The UKHCA research covers 111 local authority and health trust areas. In more than half, private homecare agencies have been forced to make their care even cheaper. Cheap care, claims Cllr Rogers, is achieved by cutting ‘bureaucracy and red tape’. The businesses who actually deliver these cheap services do not agree. Their care on the cheap involves paying little more than the national minimum wage, not paying homecarers for their travel time between each service user, making workers put in very long hours and tolerating them taking on second jobs to make up their pay. The Chair of the UKHCA, Mike Padgham, reports on a situation ‘which isn’t ideal.’



Adult care funding and provision is at breaking point in the UK. In Bristol, the Council’s own Homecare Service currently provides a safety net for independent providers and have stepped up to the mark to deliver excellent care when local firms have gone bust in recent weeks and months. Independent providers are struggling to cope with new market pressures, shortages of qualified staff and high rates of staff turnover, as well as maintaining the standards expected in the provision of good quality care. The interests of homecare workers and homecare service users are intimately intertwined.

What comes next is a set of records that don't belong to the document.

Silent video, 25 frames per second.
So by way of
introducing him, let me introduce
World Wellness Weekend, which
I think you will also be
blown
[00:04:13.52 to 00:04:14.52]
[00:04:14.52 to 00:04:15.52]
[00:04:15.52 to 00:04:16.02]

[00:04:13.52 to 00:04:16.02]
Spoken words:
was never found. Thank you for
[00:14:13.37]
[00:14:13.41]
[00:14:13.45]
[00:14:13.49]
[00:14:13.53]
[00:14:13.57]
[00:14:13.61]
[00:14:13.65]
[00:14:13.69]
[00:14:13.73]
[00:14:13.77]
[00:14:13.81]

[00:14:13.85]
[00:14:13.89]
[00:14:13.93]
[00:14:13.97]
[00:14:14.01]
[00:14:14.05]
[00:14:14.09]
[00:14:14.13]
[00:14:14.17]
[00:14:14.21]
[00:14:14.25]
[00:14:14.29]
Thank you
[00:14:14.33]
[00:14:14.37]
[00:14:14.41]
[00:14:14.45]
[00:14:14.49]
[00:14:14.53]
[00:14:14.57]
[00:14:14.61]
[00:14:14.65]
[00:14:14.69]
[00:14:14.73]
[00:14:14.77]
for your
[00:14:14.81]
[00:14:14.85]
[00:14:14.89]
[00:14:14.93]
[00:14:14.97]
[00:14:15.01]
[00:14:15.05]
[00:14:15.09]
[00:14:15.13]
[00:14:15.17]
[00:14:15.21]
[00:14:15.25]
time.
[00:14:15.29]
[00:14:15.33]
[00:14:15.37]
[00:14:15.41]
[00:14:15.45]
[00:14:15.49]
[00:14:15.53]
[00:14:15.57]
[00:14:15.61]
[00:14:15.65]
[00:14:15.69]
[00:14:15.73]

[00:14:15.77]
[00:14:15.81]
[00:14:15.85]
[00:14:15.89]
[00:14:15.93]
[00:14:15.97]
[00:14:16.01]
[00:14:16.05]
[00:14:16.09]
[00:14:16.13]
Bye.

Cheapening care is a very risky business indeed. When an older or disabled person needs two homecare workers to lift them out of their wheelchair, to get them out of bed, to ensure they don't slip in the shower, to clean soiled linen - they are ending up with only one homecare worker from private care agencies.  This is a guarantee of inevitable accidents: hoists will not be used when they should be, older people will fall and break bones, homecare workers will suffer irreversable industrial injuries. This information cannot possibly qualify as the 'deliberate distortion' of 'improvements' to homecare in Bristol which Cllr Rogers has complained about. This admission comes from the private homecare companies who are fully aware that they are sending workers out to care in circumstances which are UNSAFE.



Bristol City Council meets in a full Council session tomorrow evening at 6pm. This is surely an important moment for the future of decent care provision in our City.